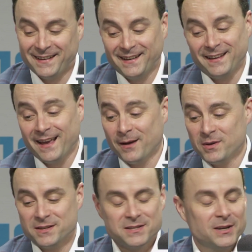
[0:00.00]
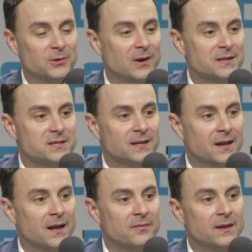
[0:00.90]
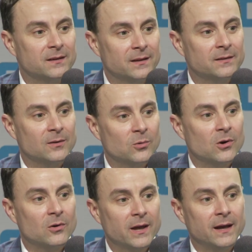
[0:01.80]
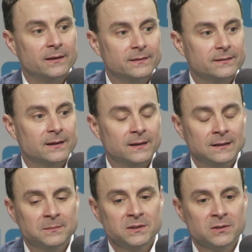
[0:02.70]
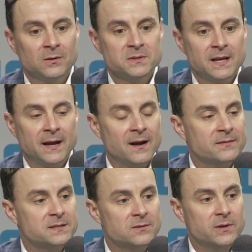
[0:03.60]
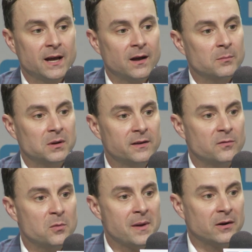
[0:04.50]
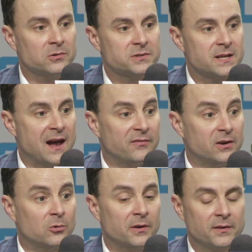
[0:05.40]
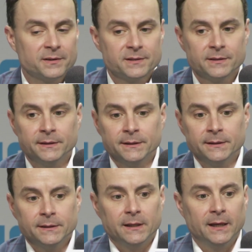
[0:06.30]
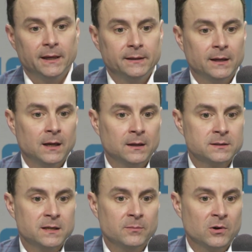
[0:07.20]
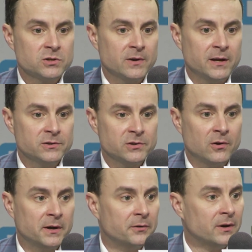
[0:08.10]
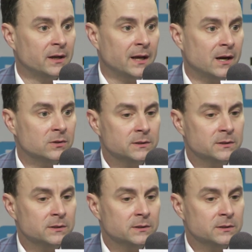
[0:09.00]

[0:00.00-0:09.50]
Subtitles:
Yeah, I mean, it's a good question. I think that we're okay. In terms of that, obviously, we got unbelievable medical staff here with us. And Tim, our trainer's on it right now.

▶ EXERCISE DETAILS
Excluding every picture, write out each record word for word.

▶ TASK SOLUTION
[0:00.00]
[0:00.90]
[0:01.80]
[0:02.70]
[0:03.60]
[0:04.50]
[0:05.40]
[0:06.30]
[0:07.20]
[0:08.10]
[0:09.00]

[0:00.00-0:09.50]
Subtitles:
Yeah, I mean, it's a good question. I think that we're okay. In terms of that, obviously, we got unbelievable medical staff here with us. And Tim, our trainer's on it right now.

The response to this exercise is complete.